The most appropriate approach to the management of the young child with dental caries has recently been the focus of considerable debate. Reassuringly for dentists, when asked to choose which treatment they would wish their child to receive for a carious tooth, the majority of parents in this study indicated that they would leave the decision to the dentist. Of the remainder, where the tooth was non-painful, most wanted monitoring rather than restoration. However, if the tooth became painful, more than half those expressing a preference desired restoration rather than extraction.

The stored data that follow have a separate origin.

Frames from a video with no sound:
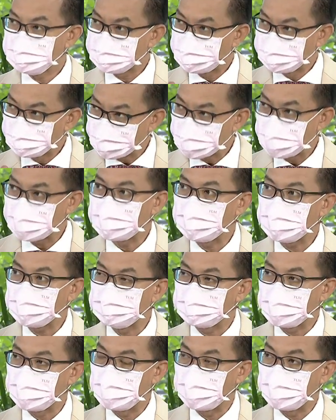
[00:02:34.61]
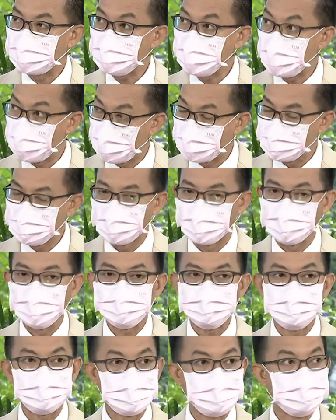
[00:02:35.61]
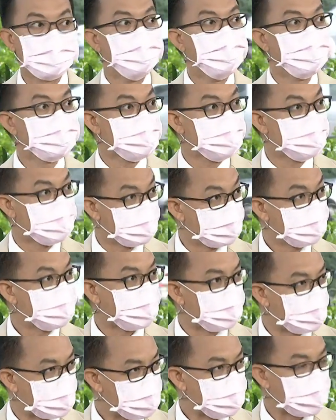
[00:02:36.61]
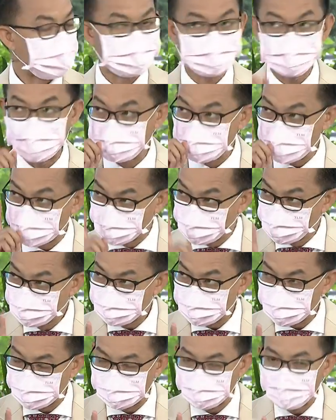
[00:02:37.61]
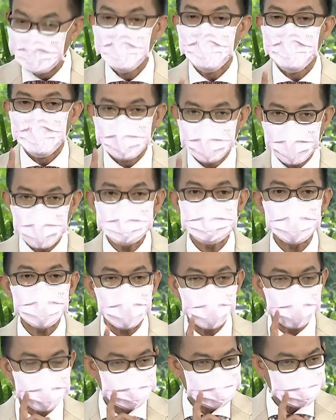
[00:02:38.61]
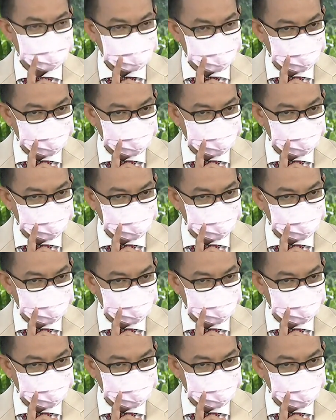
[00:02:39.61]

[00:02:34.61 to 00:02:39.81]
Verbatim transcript: สำนักงานคณะกรรมการอาหารและยาออยเนี่ยจะเป็นผู้ซื้อจากบริษัทเพียงผู้เดียว แล้วถ้าใคร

These findings are fascinating, especially in the light of recent research which has demonstrated a high incidence of pain/infection in young children with dental caries.1,2 In one of these studies the risk of pain for children with caries in primary molars present by age 4 years or below exceeded 60%, despite the provision of preventive care.1 A further recent study3 reported that increased dental anxiety was significantly related to a past history of extractions, but not to fillings. Surely then, in view of the high morbidity associated with caries in young children, effective intervention to avoid extraction coupled with proactive prevention must be indicated? Effective restorative interventions, such as stainless steel crowns (SSCs), are available, so why are parents not more proactive in choosing this option before their child develops toothache? One possible explanation is that the restorative care currently generally available in the UK for young children has a poor outcome and this, in turn, has resulted in low parental expectations of what might be achieved. This depressing hypothesis is supported by Tickle, Milsom and Kennedy who demonstrated that restorative care provided for primary teeth in the GDS does not appear to be effective at reducing subsequent pain or infection.4

It is notable that no SSCs appear to have been placed by the dentists in any of the studies already cited in this commentary. Is this really because UK dentists believe that interventions such as SSCs do not work, or are there other barriers which prevent this type of care being provided? These barriers need to be identified and overcome. If we are to maintain and deserve the high levels of trust parents still place in our professional judgement, which has been clearly demonstrated in this study, we have an obligation to ensure that the best possible care is available to their children.